SQL intersect获取所有匹配行
我有两张结构相同的桌子 FIELD 1 INT FIELD 2 VARCHAR(32) 字段1整型 字段2 VARCHAR(32) 查询必须为表2中的所有记录获取不同的字段1,其中字段1与字段2的相同计数和值相匹配,而不考虑字段1的值-只有字段1的分组计数必须匹配 示例数据:SQL intersect获取所有匹配行,sql,sql-server,Sql,Sql Server,我有两张结构相同的桌子 FIELD 1 INT FIELD 2 VARCHAR(32) 字段1整型 字段2 VARCHAR(32) 查询必须为表2中的所有记录获取不同的字段1,其中字段1与字段2的相同计数和值相匹配,而不考虑字段1的值-只有字段1的分组计数必须匹配 示例数据: 表1 1 A 1 B 2 C 2 D 2 E 3 G 3 H 1A 1b 2 C 二维 2e 3g 3小时 表2 8 A 8 B
表1 1 A 1 B 2 C 2 D 2 E 3 G 3 H 1A 1b 2 C 二维 2e 3g 3小时 表2 8 A 8 B 9 E 9 D 9 C 10 F 11 G 11 H 8 A 8 B 9 E 9天 9 C 10楼 11克 11小时 查询结果应为 8 9 11 8. 9 11
我已经尝试了多种Intersect和Group By的组合,但我无法做到这一点。
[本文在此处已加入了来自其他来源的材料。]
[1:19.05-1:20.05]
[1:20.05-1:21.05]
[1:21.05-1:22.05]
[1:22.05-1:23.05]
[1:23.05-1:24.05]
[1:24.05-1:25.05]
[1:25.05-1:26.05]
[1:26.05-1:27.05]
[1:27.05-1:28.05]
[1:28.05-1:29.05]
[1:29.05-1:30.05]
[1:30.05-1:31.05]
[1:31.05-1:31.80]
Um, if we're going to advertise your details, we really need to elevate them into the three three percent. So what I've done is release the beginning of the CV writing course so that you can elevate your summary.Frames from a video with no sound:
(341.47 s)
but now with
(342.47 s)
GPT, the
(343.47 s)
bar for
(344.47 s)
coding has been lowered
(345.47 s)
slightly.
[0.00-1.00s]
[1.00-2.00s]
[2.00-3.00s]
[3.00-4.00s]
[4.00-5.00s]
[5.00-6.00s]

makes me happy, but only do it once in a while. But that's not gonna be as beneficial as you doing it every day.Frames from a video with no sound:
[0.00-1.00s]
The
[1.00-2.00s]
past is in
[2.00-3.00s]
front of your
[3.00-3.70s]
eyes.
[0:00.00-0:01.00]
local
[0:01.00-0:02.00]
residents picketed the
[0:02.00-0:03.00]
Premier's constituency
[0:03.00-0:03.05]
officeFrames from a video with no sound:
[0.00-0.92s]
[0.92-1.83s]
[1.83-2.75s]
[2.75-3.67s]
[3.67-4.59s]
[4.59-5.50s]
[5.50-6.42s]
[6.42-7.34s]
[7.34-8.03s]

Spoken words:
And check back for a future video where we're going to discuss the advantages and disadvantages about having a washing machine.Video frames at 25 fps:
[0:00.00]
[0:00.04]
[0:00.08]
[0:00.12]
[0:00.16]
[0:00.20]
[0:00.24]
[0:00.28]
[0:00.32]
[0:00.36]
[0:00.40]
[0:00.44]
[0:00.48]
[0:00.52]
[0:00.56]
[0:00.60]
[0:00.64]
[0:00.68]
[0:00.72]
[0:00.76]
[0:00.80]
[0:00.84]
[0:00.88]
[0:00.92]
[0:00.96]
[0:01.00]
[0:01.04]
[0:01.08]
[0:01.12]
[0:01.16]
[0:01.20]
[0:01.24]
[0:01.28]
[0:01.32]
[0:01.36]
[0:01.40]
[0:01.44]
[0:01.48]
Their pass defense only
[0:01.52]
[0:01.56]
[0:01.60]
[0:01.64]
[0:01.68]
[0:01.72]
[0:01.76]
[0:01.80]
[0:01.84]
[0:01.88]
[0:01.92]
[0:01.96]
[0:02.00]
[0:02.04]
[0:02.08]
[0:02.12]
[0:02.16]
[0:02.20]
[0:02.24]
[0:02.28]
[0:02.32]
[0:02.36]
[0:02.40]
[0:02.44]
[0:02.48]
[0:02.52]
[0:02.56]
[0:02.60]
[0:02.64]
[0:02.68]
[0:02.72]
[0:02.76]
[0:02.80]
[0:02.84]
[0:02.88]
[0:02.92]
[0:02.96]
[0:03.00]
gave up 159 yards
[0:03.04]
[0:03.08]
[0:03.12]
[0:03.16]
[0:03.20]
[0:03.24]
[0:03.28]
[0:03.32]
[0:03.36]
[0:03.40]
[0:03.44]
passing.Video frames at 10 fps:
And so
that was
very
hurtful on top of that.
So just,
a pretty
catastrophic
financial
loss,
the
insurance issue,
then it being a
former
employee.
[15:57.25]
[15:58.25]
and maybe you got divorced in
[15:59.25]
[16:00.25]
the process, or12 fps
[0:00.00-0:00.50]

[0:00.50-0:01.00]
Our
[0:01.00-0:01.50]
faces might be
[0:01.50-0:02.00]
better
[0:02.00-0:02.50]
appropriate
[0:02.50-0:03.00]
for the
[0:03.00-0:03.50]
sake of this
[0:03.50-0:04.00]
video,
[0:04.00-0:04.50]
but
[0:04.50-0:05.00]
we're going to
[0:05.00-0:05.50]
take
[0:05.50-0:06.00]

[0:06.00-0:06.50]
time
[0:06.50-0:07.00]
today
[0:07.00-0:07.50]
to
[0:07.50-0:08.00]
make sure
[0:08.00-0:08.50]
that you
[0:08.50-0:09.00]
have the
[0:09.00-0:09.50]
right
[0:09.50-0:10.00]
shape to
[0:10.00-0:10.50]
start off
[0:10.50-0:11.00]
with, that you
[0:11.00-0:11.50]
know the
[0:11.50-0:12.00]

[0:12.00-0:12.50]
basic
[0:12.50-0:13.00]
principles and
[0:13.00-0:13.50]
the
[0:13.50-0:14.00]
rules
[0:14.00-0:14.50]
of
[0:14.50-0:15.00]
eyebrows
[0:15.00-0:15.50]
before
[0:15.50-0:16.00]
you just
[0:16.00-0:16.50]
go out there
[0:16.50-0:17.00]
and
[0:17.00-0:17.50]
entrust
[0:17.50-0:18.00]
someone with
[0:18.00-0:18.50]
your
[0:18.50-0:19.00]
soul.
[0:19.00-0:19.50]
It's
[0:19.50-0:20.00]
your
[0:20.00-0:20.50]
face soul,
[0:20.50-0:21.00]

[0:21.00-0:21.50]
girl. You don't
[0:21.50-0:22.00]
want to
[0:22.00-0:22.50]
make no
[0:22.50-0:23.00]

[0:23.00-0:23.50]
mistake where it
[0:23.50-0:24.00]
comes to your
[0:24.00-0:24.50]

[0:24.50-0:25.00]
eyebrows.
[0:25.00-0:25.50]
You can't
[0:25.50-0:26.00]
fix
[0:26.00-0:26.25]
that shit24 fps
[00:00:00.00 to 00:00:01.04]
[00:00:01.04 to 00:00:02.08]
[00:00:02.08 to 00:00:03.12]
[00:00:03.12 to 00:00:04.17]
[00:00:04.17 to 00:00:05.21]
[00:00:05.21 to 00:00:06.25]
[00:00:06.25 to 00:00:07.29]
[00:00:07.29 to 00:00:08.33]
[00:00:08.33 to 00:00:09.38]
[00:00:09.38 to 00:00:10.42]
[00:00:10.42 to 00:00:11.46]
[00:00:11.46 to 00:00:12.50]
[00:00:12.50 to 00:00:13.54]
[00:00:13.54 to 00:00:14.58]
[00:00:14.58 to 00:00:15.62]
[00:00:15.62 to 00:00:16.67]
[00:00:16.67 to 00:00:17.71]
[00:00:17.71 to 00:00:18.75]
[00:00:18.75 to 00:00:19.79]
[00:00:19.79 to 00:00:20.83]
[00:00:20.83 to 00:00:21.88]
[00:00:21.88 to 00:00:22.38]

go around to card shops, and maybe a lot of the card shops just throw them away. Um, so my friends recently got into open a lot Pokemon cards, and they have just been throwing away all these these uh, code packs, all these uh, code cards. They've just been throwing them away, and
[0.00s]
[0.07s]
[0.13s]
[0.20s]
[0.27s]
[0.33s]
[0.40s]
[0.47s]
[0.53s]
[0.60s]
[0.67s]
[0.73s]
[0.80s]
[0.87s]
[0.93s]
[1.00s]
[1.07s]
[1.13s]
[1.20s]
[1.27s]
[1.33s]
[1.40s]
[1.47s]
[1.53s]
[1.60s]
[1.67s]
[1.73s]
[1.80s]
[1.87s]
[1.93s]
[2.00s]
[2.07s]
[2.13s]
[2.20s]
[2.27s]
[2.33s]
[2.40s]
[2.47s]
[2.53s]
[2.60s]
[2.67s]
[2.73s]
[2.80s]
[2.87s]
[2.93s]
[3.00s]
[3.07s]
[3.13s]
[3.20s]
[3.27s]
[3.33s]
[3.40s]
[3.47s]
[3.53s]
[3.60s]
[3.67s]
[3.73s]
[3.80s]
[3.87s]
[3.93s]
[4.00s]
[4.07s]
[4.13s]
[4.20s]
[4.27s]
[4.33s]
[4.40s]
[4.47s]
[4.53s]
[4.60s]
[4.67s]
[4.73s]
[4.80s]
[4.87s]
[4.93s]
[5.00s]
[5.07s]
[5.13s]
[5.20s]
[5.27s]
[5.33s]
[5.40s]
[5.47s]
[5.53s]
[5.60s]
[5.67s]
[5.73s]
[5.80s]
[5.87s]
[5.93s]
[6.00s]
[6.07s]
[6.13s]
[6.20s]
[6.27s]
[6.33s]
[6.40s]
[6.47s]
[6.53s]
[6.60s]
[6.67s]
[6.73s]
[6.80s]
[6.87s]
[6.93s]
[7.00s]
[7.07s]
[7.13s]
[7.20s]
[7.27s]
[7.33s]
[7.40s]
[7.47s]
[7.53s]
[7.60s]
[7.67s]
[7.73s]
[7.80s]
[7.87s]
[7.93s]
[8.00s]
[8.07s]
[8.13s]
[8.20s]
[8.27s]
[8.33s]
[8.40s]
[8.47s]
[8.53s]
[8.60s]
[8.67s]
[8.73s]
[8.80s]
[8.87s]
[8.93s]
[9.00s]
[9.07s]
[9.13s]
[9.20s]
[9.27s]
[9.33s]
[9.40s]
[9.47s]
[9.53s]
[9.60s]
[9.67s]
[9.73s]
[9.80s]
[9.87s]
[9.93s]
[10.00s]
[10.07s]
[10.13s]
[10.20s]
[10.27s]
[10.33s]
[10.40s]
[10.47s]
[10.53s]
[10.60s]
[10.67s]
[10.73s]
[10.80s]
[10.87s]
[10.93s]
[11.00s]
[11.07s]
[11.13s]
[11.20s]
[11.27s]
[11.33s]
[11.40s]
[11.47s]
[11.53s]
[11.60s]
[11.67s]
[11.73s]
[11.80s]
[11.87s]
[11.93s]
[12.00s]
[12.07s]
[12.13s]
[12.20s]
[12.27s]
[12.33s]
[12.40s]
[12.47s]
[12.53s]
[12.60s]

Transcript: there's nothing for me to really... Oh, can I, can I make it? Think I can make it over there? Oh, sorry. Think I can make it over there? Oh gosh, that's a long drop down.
谢谢 SQL中的逻辑有点复杂。这是一个想法(比SQL更简单)。首先计算每个表中每个
f1f1with t1 as (
select 1 as f1, 'A' as f2 union all
select 1, 'B' union all
select 2, 'C' union all
select 2, 'D' union all
select 2, 'E' union all
select 3, 'G' union all
select 3, 'H'
),
t2 as (
select 8 as f1, 'A' as f2 union all
select 8, 'B' union all
select 9, 'E' union all
select 9, 'D' union all
select 9, 'C' union all
select 10, 'F' union all
select 11, 'G' union all
select 11, 'H'
)
select driver.f11, driver.f12
from ((select t1.f1 as f11, f2cnt1, t2.f1 as f12, f2cnt2
from (select t1.f1, count(*) as f2cnt1
from t1
group by t1.f1
) t1 join
(select t2.f1, count(*) as f2cnt2
from t2
group by t2.f1
) t2
on t1.f2cnt1 = t2.f2cnt2
)
) driver join
(select t1.f1 as f11, t2.f1 as f12, count(*) as InCommon
from t1 join
t2
on t1.f2 = t2.f2
group by t1.f1, t2.f1
) common
on driver.f11 = common.f11 and
driver.f12 = common.f12
where driver.f2cnt1 = common.InCommon;
with cte as
(select t2.*,
count(t1.field1) over (partition by t1.field2) t1c,
count(t2.field1) over (partition by t2.field2) t2c
from table1 t1
full join table2 t2 on t1.field2 = t2.field2)
select distinct field1 from cte where t1c=t2c
SQLFiddle。这非常有效,感谢SQLFiddle启动。分享这种解决问题的方式真是太酷了。你是个学者,我的朋友。一个比我更简洁的答案——我必须记住它。(我想我从窗口函数发明之前就开始做这些查询了。)谢谢,这与我失败的尝试类似,但你的尝试确实有效,你只用一句话就完成了。是的,我的错误,我纠正了这一点。